The Upside of Deconstruction

Deconstruction might not be the evil that some Christians may believe it is


Like many people, I suppose, I have been thinking about the phenomenon known as “deconstruction” since it has become popular to tell deconstruction stories in recent years. A deconstruction story is an “anti-testimony”; it’s a testimony of a journey from belief in the God of the Bible to non-belief in the God of the Bible.

Last summer, a high profile Christian worship leader and the guy who wrote the book urging Christians not to date (that created a generation of non-dating Christians) “deconstructed”. They walked away from their faith and publicly announced it, blogged about it, were interviewed about it and became celebrities of the walk away from faith movement.

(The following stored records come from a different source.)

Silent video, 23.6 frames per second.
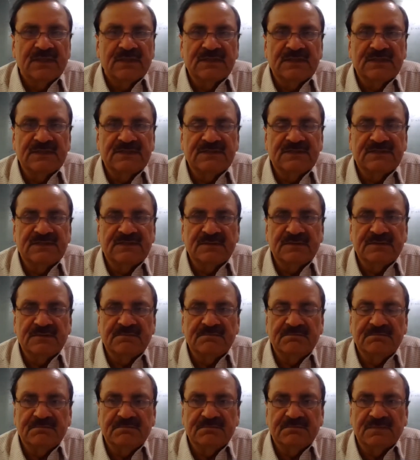this
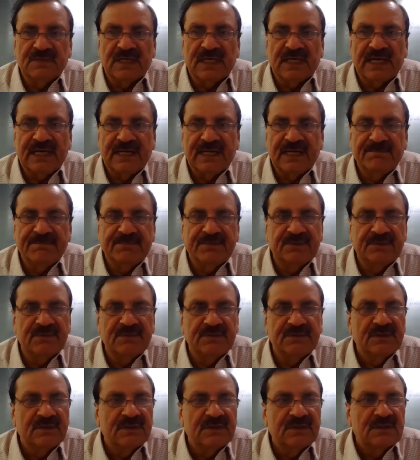gap
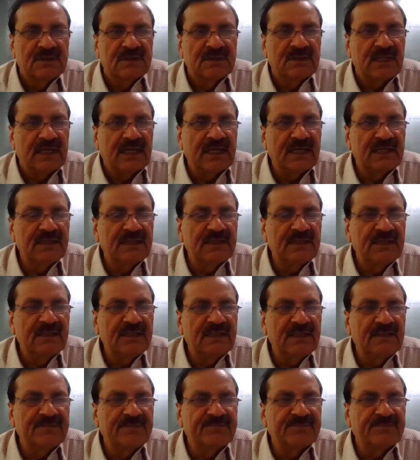and
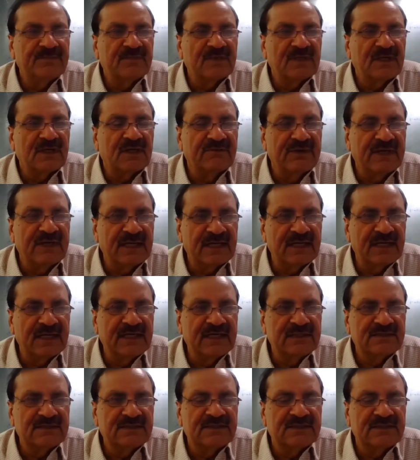the
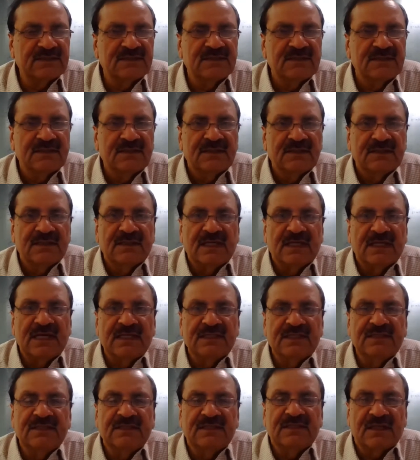awareness and
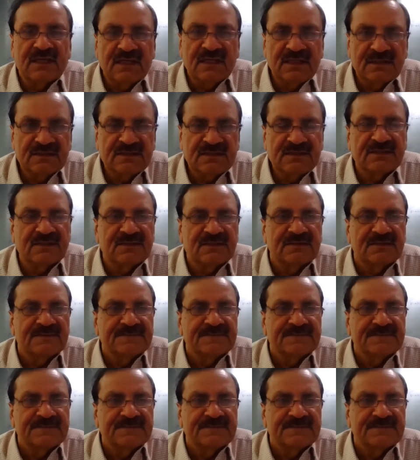the trust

Other notables come to mind as well, but I am not going to name them. That isn’t the point. I only recount these stories to demonstrate that “it’s a thing”, as my kids say.

Old timey religious folks used to call it “backsliding”. By that, they meant turning back to a sinful lifestyle, lured away by the temptation of sin. I remember people calling it “falling away”. By that we meant, losing faith, not being able to hold on to it.

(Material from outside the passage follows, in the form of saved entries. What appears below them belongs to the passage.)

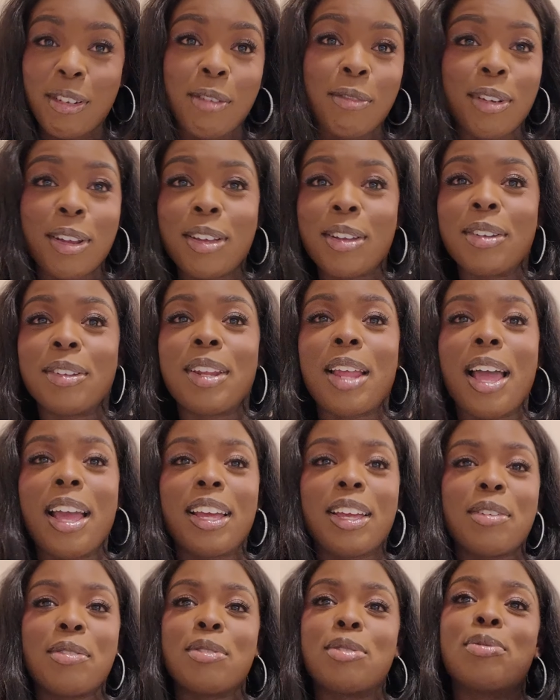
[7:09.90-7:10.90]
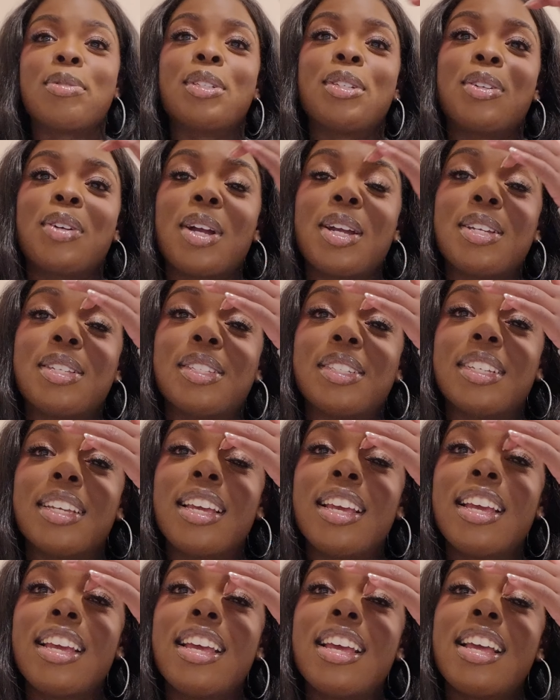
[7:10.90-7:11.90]
for real like it was really crazy
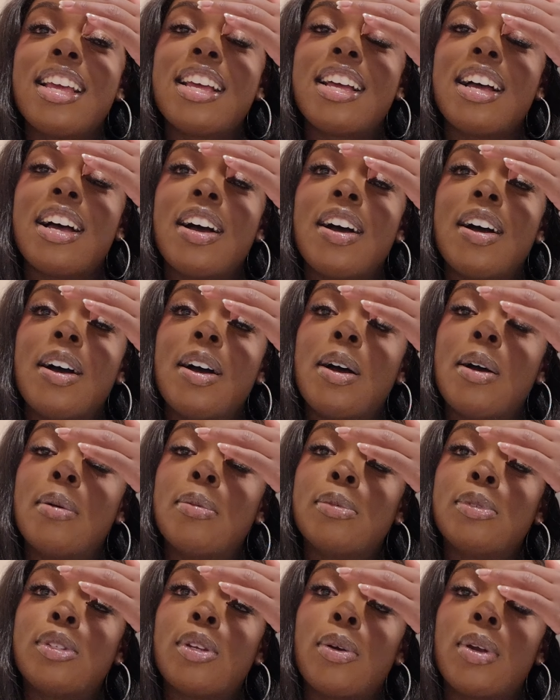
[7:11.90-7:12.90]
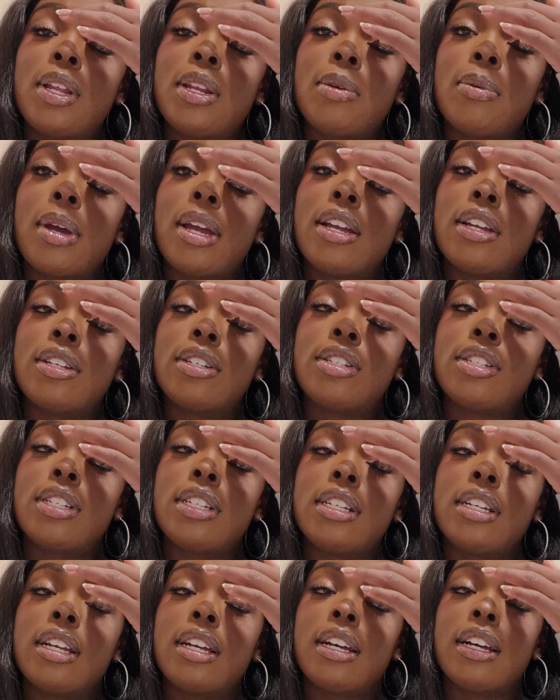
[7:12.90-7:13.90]
um so anyway
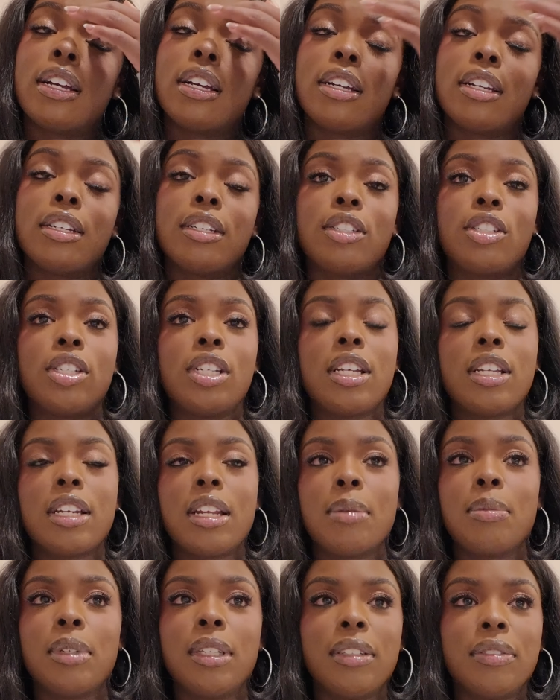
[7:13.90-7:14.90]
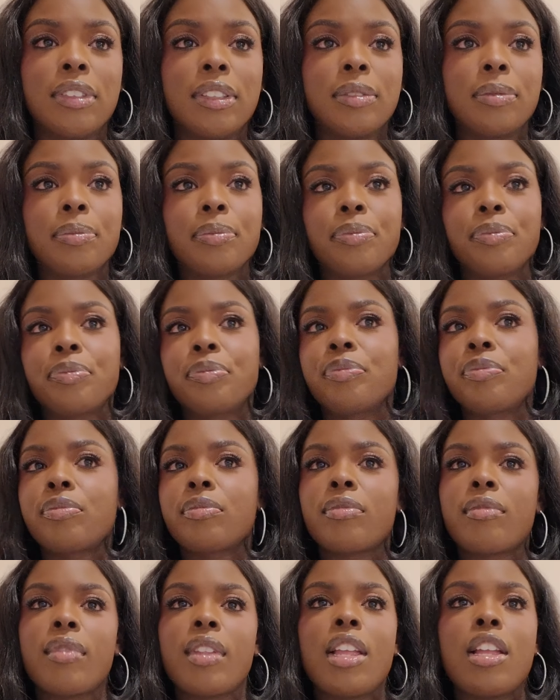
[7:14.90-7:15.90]
she uh she ended up leaving
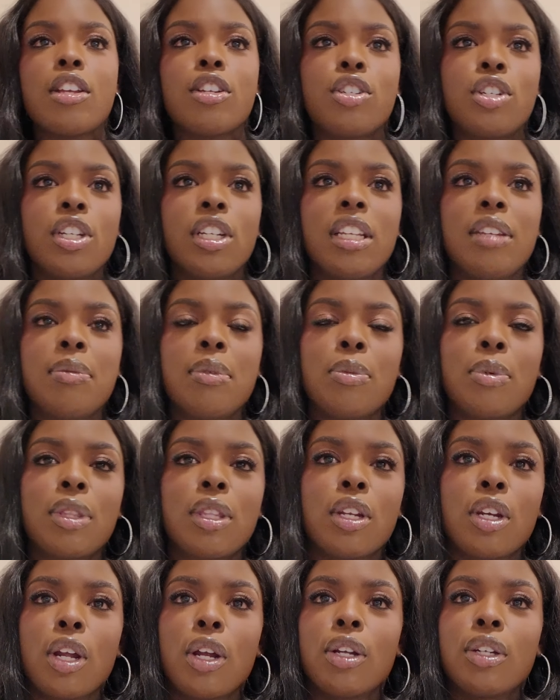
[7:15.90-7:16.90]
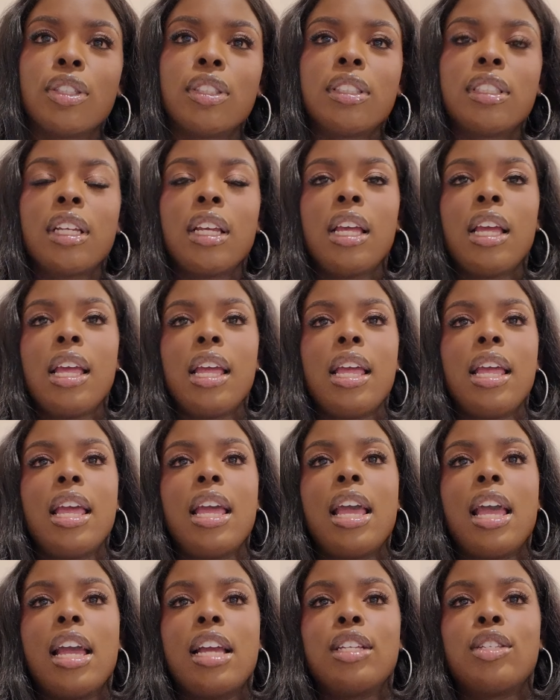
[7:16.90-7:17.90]
she leave me with the nurse
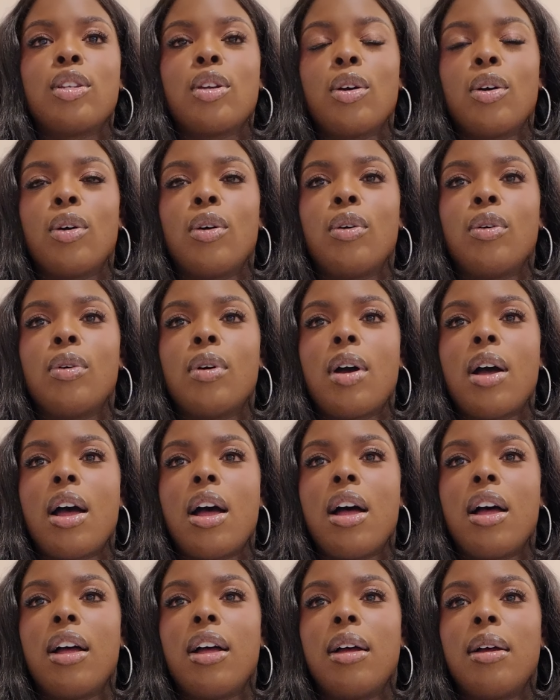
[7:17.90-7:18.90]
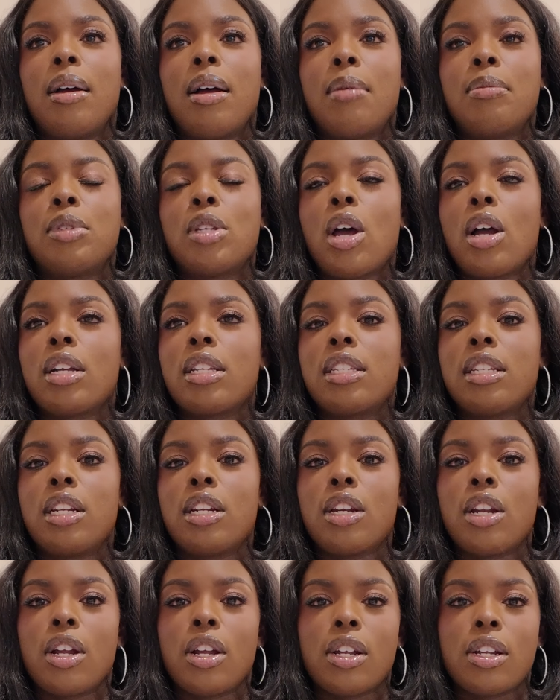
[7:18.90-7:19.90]
and so uh, i'm talking to the
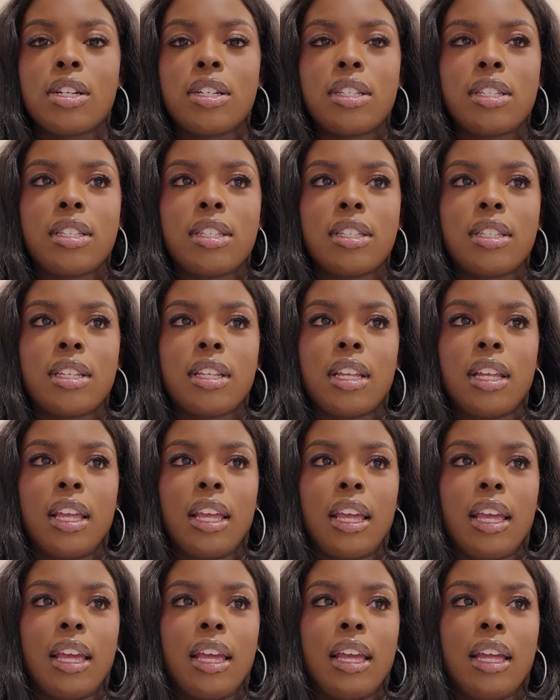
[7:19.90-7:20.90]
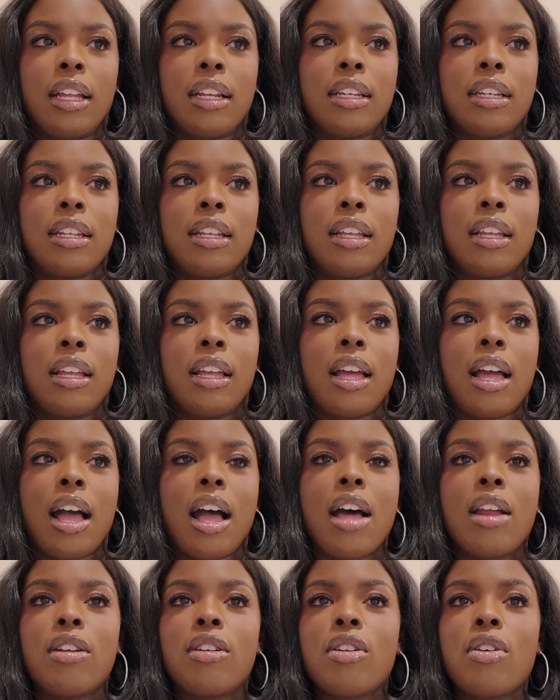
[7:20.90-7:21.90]
nurse and
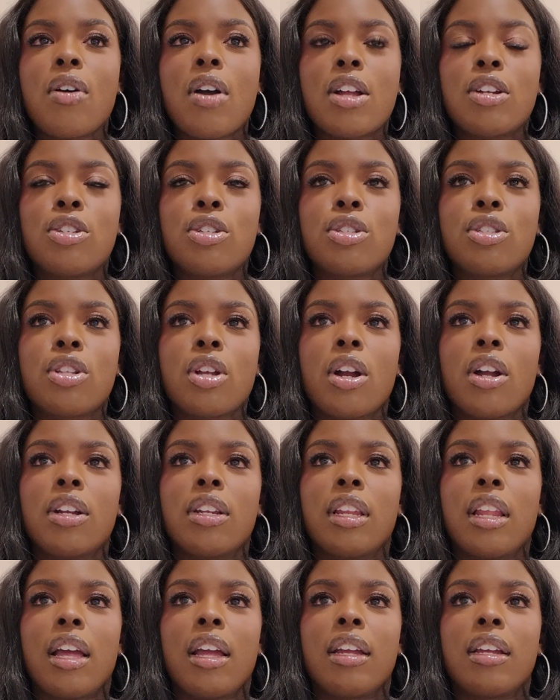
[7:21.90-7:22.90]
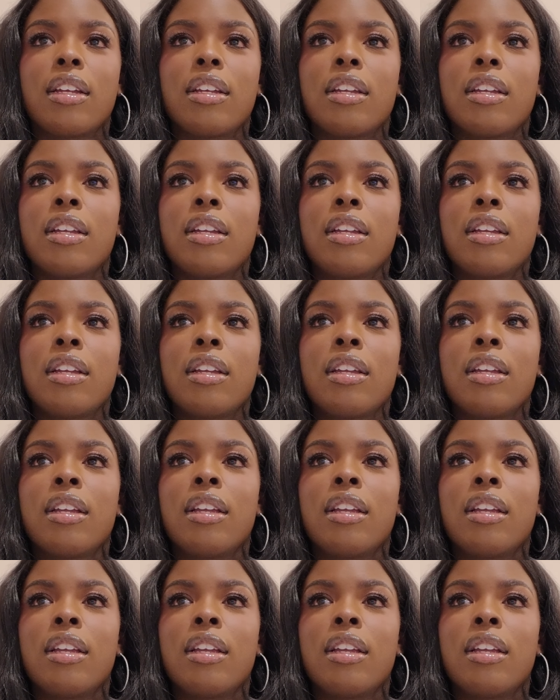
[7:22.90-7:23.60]
i don't know i just start like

Deconstruction seems to be a much more noble and honorable thing to do than backsliding or falling away. (I say that not without my tongue in cheek.) Deconstruction suggests that you had a hand in it. You didn’t backslide against your better judgment or let faith slip through your fingers; you rolled up your sleeves and dismantled your faith, and you found that it didn’t fit back together again.

It’s scientific, right? So it must be a good thing.

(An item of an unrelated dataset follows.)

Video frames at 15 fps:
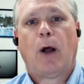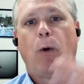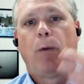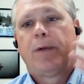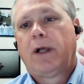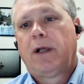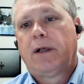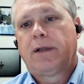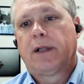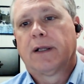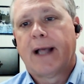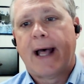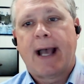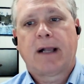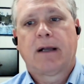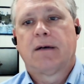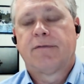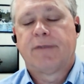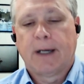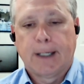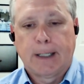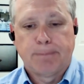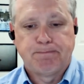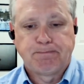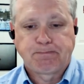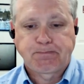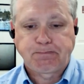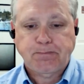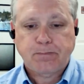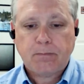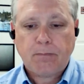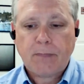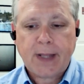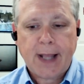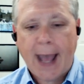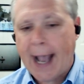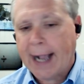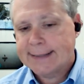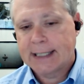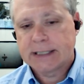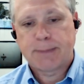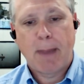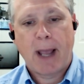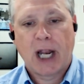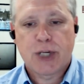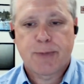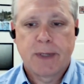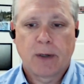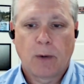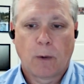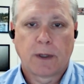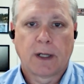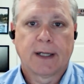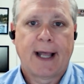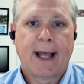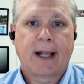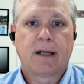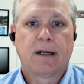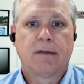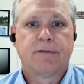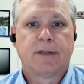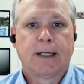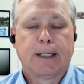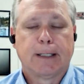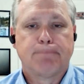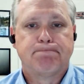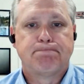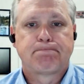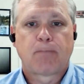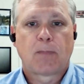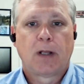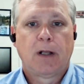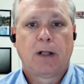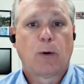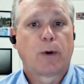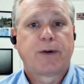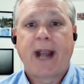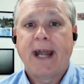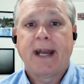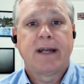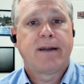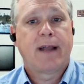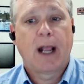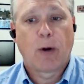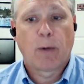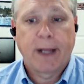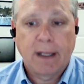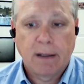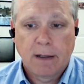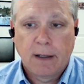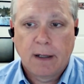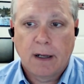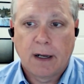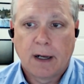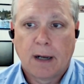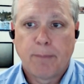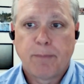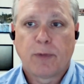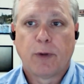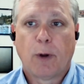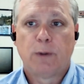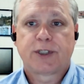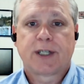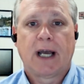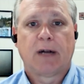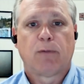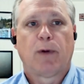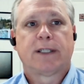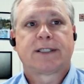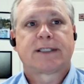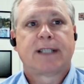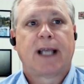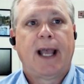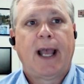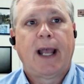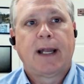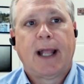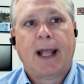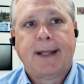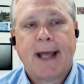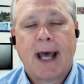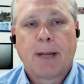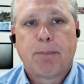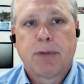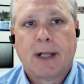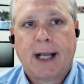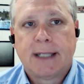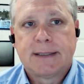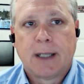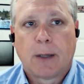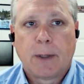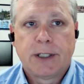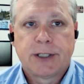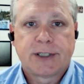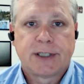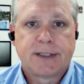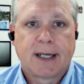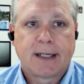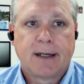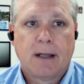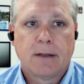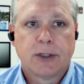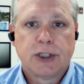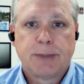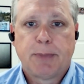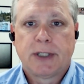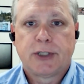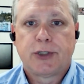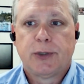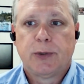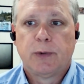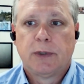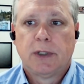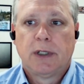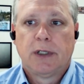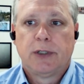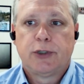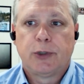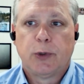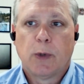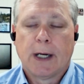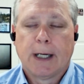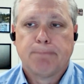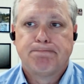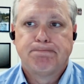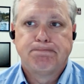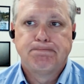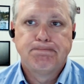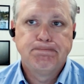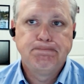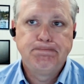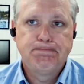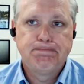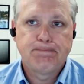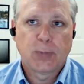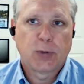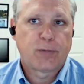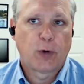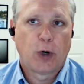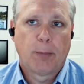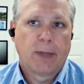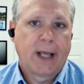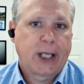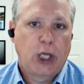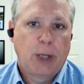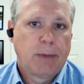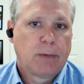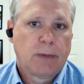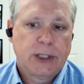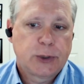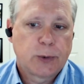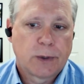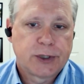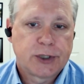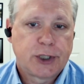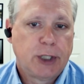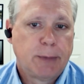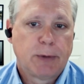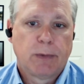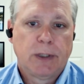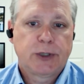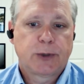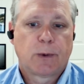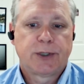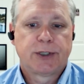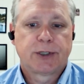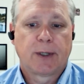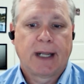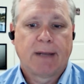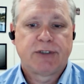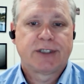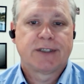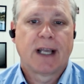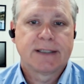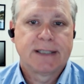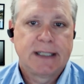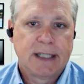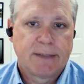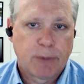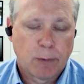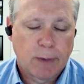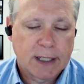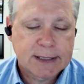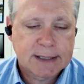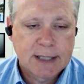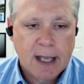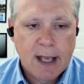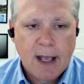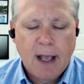know, the lack of um, access management or the lack of um, or data integrity, um, those kind of risks. And, and that applies not only just to technology, but to to um, the firm like human resources. Human resources is going to have slightly different risks.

Deconstruction is popular, I believe, because skepticism is gaining in popularity. Scientists, like Neil de Grasse Tyson and pseudo-scientists, like Bill Bye, “the Science Guy”, have ridden that wave of popularity scaling away religious (and philosophical) ideas and replacing them with science, because (they say) science has all the answers.

Deconstruction is science, right?

I don’t buy it for a second that science and religion are incompatible, and neither do many scientists. I participated in a Zoom conference just this morning with a biochemist who is a believer. On the other hand, deconstruction might not be the evil that some Christians may believe it is. In fact, I think, deconstruction can be a good thing.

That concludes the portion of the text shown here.